Modeling of energy consumption factors for an industrial cement vertical roller mill by SHAP-XGBoost: a "conscious lab" approach

Abstract

AbstractCement production is one of the most energy-intensive manufacturing industries, and the milling circuit of cement plants consumes around 4% of a year's global electrical energy production. It is well understood that modeling and digitalizing industrial-scale processes would help control production circuits better, improve efficiency, enhance personal training systems, and decrease plants' energy consumption. This tactical approach could be integrated using conscious lab (CL) as an innovative concept in the internet age. Surprisingly, no CL has been reported for the milling circuit of a cement plant. A robust CL interconnect datasets originated from monitoring operational variables in the plants and translating them to human basis information using explainable artificial intelligence (EAI) models. By initiating a CL for an industrial cement vertical roller mill (VRM), this study conducted a novel strategy to explore relationships between VRM monitored operational variables and their representative energy consumption factors (output temperature and motor power).
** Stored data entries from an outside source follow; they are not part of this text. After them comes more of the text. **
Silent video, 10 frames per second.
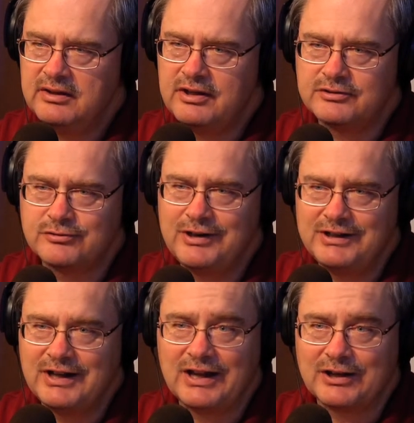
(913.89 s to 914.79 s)
There's
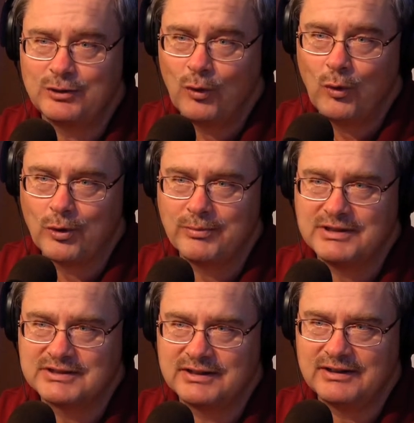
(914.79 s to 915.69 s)
really not a norm,
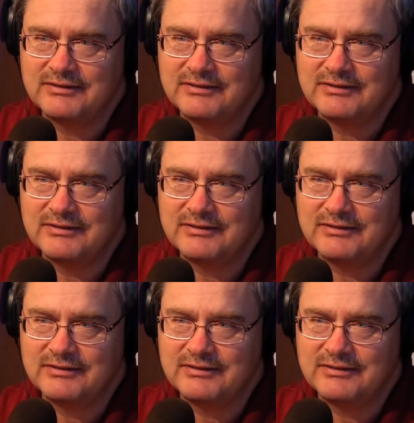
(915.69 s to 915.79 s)
is it?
Using SHapley Additive exPlanations (SHAP) as one of the most recent EAI models accurately helped fill the lack of information about correlations within VRM variables. SHAP analyses highlighted that working pressure and input gas rate with positive relationships are the key factors influencing energy consumption. eXtreme Gradient Boosting (XGBoost) as a powerful predictive tool could accurately model energy representative factors by R-square ever 0.80 in the testing phase. Comparison assessments indicated that SHAP-XGBoost could provide higher accuracy for VRM-CL structure than conventional modeling tools (Pearson correlation, Random Forest, and Support vector regression.